Amid the nationwide unrest that grew out of the death of George Floyd, a Black man who died in May after an encounter with the Minneapolis police, the treatment of Black Americans has been brought to the front of the country's political consciousness. Black employees, for instance, have been subject to indignities such as being mistaken for a fellow Black co-worker.
For all its prestige, Capitol Hill is still just another workplace, and the senators' posts were far from the first instances of Mr. Cummings and Mr. Lewis's having been confused for each other.
In late December, CBS News apologized for incorrectly showing a photo of Mr. Cummings when referring to Mr. Lewis. In June 2019, a Fox News anchor, Eric Shawn, apologized for confusing the congressmen, even with Mr. Lewis's nameplate being in the news clip.
Mr. Lewis took the mix-ups in stride. Standing next to a portrait of Mr. Cummings on the House floor in October, Mr. Lewis paid tribute to his friend and talked about his service.
"Sometimes people would confuse us, and say, 'Hello, Elijah,' 'Hello, John Lewis,' to him," he said. "And we would joke about it. We would laugh about it."
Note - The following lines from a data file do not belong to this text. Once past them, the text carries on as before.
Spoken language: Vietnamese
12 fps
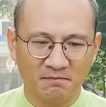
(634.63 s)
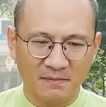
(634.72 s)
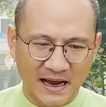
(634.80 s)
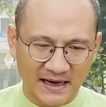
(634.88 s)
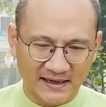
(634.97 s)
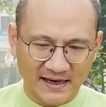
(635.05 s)

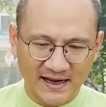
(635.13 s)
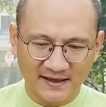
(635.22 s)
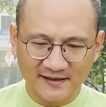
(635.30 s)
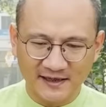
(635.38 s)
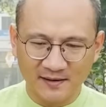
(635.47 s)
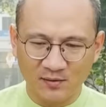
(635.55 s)
bạn
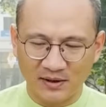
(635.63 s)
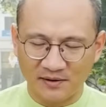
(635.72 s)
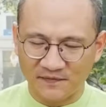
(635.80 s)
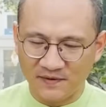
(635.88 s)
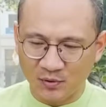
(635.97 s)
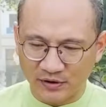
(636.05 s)
đang tranh luận
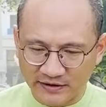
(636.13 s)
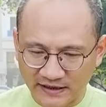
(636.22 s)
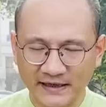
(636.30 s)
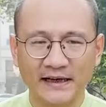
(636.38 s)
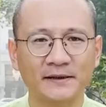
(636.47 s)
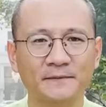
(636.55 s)
với một người
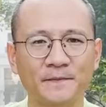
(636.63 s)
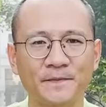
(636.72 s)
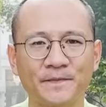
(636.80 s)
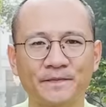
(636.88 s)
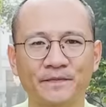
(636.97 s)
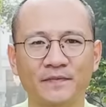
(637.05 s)
khác
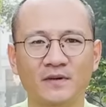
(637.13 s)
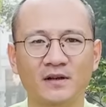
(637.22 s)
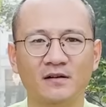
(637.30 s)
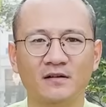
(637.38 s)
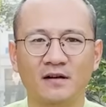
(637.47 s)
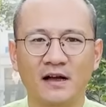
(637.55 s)

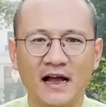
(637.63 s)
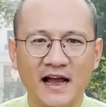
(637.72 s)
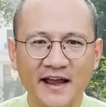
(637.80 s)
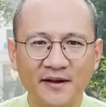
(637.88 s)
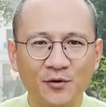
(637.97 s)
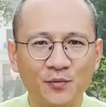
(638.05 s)

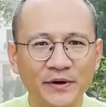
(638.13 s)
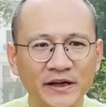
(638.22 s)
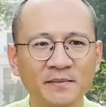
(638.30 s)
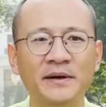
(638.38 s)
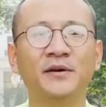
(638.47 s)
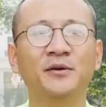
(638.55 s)
ai cũng
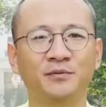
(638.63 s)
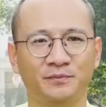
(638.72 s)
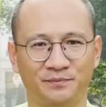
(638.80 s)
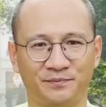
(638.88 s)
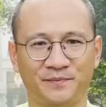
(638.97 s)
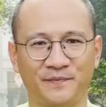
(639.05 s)
nghĩ mình đúng
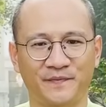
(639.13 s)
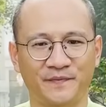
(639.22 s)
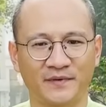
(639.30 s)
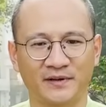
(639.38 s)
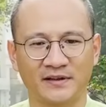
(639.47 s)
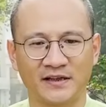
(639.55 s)

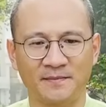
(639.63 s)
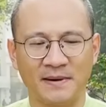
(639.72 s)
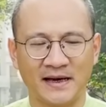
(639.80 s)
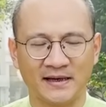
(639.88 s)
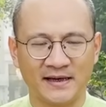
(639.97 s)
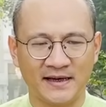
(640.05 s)
thì
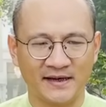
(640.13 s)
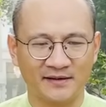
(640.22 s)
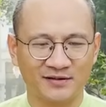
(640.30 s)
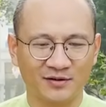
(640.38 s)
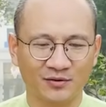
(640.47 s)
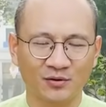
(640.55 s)
bạn để
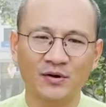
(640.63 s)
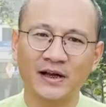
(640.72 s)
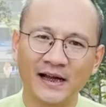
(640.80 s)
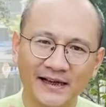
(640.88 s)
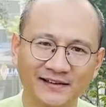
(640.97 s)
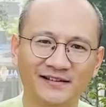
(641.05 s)
cho tôi
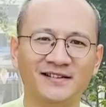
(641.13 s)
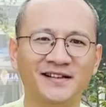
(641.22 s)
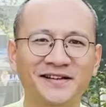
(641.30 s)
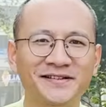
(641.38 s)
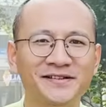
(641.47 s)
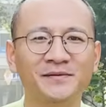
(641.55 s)
hai tờ
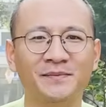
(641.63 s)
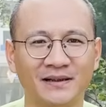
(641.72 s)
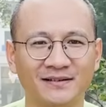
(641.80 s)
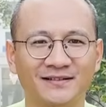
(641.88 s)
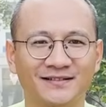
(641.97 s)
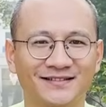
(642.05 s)
giấy trước mặt
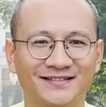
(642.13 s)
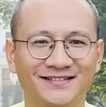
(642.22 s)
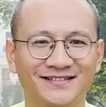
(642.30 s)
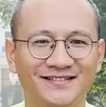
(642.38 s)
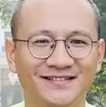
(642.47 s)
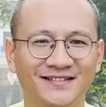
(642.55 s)

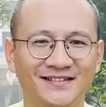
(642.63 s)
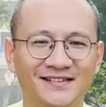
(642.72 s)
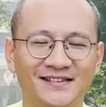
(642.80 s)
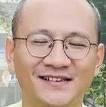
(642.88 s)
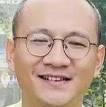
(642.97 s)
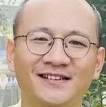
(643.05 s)

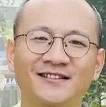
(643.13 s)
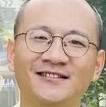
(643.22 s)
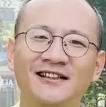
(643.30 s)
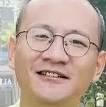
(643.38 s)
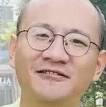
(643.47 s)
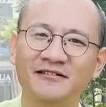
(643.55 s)
tờ
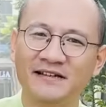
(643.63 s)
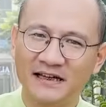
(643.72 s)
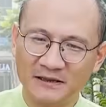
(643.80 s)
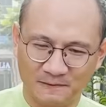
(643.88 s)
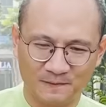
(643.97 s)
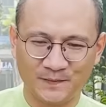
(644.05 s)
giấy thứ
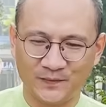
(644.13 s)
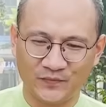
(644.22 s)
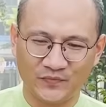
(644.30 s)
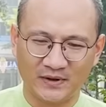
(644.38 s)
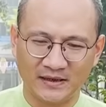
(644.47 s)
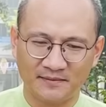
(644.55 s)
nhất
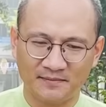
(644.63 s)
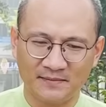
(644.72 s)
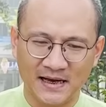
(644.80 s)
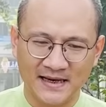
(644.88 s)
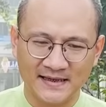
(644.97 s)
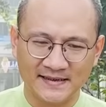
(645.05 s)

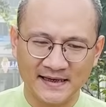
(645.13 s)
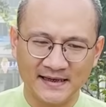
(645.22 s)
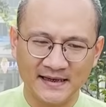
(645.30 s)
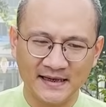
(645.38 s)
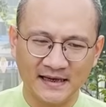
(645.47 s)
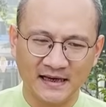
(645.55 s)
bạn sẽ
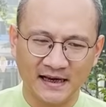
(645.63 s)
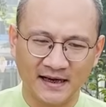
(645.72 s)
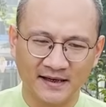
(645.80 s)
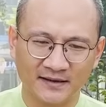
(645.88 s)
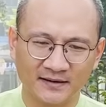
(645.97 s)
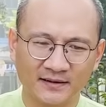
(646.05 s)
ghi
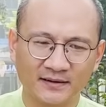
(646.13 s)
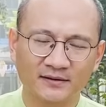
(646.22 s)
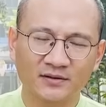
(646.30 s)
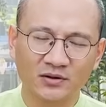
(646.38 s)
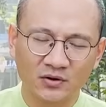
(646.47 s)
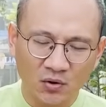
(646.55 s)
là
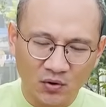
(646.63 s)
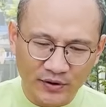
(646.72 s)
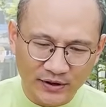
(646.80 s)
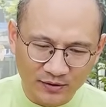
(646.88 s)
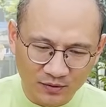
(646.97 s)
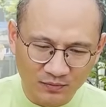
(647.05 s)

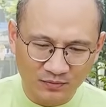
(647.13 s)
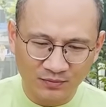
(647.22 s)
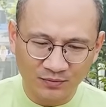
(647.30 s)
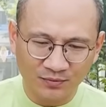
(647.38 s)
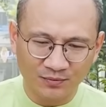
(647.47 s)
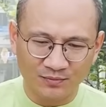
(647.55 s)
tôi
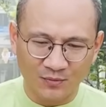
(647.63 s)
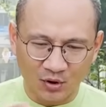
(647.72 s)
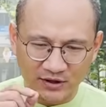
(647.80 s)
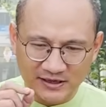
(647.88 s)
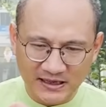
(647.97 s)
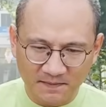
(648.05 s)
đúng
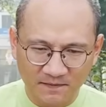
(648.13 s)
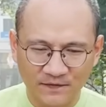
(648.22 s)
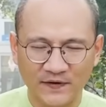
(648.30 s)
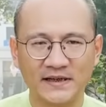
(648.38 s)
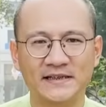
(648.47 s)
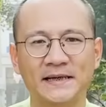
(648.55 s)
một trăm
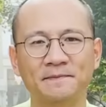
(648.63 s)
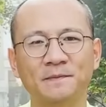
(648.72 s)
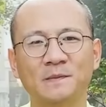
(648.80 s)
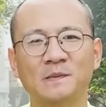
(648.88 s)
phần trăm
On April Fools' Day last year, Mr. Lewis jokingly announced that he would grow a beard to at last put an end to his being mistaken for Mr. Cummings. In an official statement, he said that he had even considered getting a tattoo on the back of his head.
"I guess being mistaken does have its advantages, though," Mr. Lewis said. "Elijah's younger than me, so I guess being mistaken for him is kind of a compliment. Maybe one day when I have a schedule conflict, I'll see if he wouldn't mind sitting in a hearing for me. You think anybody would notice?"